Blockchain as a Distributed File System

qizhou · December 16, 2019, 8:24pm

Introduction

In this article, we propose a blockchain network that acts as a centralized append-only distributed file system (DFS) such as Hadoop Distributed File System (HDFS) or Google File System (GFS). The potential advantages of blockchain as a distributed file system (BaaDFS) include:

High availability: a user can tolerate failures of ⅓ full nodes and enjoy almost 100% high availability on read unless all nodes are down without worry about the single-point of failure of metadata servers (such as namenodes in HDFS) of traditional systems;
High data integrity: a node could fully validate the integrity of any piece of the data written to the DFS. The validation can be very efficient: given the position of the data (filename, offset, len), the cost of validating the data has the same order of the cost of client read operation.
Highly trustworthy storage for clients: a writer can check the integrity of the written data and ensure immunity, and any reader could verify such integrity and immunity.

Currently, the blockchain network is designed for private use (as the target DFS is centralized), but it should be able to extend to public/consortium use with some modifications.

DFS Semantics Supported

The BaaDFS supports single-writer multiple-reader append-only DFS semantics, which has been widely used in existing DFSs such as HDFS and GFS. To be more specific, for a given file, we only allow to write from a writer at any time, but multiple readers may open and read the same file simultaneously. The writer could only append data to a file. Such DFS semantics is highly suitable for high-performance batch processing.

Client Operation Semantics

The BaaDFS supports the following file operations from client perspective:

create(filename): create a file for write operation, return a file object upon success or throw if filename exists or other IO exception.
open(filename, isReadonly): open a file for read or read/write, return a file object upon success or throw if filename is not found or other IO exception.
read(file_object, buffer, offset, len): read the data of the file starting from offset and up to len bytes to buffer. Return the number of bytes read or -1 if the EOF is reached.
append(file_object, buffer): append the data from buffer to the end file. Throw if a concurrent append is detected.
flush(file_object): flush all cached append data to the network, and wait until the data are visible to all readers. Throw if concurrent append/flush is detected.
close(file_object): flush if necessary and close the file.

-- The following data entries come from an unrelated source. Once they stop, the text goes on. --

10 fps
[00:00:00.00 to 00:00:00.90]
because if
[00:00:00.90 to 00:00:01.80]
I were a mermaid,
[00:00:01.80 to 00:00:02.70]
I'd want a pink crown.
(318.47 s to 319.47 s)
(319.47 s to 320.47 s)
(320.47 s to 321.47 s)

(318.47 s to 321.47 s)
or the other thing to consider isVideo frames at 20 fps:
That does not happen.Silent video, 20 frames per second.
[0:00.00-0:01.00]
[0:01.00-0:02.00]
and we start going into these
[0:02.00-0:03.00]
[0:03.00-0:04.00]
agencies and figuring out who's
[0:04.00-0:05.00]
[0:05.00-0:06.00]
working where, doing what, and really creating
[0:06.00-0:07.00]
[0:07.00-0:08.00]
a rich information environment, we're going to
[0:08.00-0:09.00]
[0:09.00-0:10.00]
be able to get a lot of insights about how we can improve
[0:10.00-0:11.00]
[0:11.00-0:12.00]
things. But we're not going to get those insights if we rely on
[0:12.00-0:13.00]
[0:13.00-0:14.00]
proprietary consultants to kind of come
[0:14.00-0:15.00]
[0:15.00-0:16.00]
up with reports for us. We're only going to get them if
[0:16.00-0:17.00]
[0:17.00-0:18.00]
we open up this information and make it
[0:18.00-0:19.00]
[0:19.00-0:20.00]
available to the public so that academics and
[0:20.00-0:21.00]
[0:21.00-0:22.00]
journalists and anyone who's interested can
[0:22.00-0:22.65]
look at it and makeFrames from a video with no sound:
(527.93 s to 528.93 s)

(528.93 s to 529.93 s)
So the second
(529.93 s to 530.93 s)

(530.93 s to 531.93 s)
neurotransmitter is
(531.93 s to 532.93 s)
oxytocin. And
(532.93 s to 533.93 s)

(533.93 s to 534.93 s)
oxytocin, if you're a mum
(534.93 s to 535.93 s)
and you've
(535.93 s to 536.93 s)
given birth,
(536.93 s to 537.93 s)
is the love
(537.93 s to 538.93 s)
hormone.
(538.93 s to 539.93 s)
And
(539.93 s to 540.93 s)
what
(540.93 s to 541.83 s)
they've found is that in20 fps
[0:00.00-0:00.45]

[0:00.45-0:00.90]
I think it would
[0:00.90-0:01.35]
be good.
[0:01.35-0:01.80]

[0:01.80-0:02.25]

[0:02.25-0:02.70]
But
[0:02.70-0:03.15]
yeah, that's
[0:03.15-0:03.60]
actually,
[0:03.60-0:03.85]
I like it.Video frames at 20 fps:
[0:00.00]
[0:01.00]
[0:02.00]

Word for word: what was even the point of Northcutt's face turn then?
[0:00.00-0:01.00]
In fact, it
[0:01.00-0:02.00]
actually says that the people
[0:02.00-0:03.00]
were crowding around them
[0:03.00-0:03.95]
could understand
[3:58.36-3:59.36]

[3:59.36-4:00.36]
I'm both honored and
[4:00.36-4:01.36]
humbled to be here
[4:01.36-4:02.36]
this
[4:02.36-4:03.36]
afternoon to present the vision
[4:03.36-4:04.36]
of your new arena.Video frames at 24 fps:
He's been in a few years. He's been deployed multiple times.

Representation of the File System as a Blockchain Ledger

Similar to HDFS/GFS, a file in BaaDFS is represented as a list of data chunks

where the file content is equally divided into chunks with the same size (chunk_size) except the last chunk, whose size, namely, last_chunk_size, is file_size % chunk_size.

In the proposed BaaDFS, a chunk of data is stored as part of a blockchain block, where the block consists of

a header
a list of write transactions, where each transaction is

tx := (filename, chunk_idx, chunk_num, chunk_data_0, chunk_data_1, chunk_data_${chunk_num - 1}),

which means that the data chunk_data_0, chunk_data_1, …, chunk_data_${chunk_num - 1} are written to the file with the offset starting from chunk_idx * chunk_size. The size of chunk_data’s in a transaction must be chunk_size, except the last one, whose size, last_chunk_size <= chunk_size. The resulting new file_size after applying the write transaction becomes (chunk_idx + chunk_num - 1) * chunk_size + last_chunk_size. The hash of the list of transactions (likely in a Merkle tree way) will be stored in a field of the block header as conventional blockchain does.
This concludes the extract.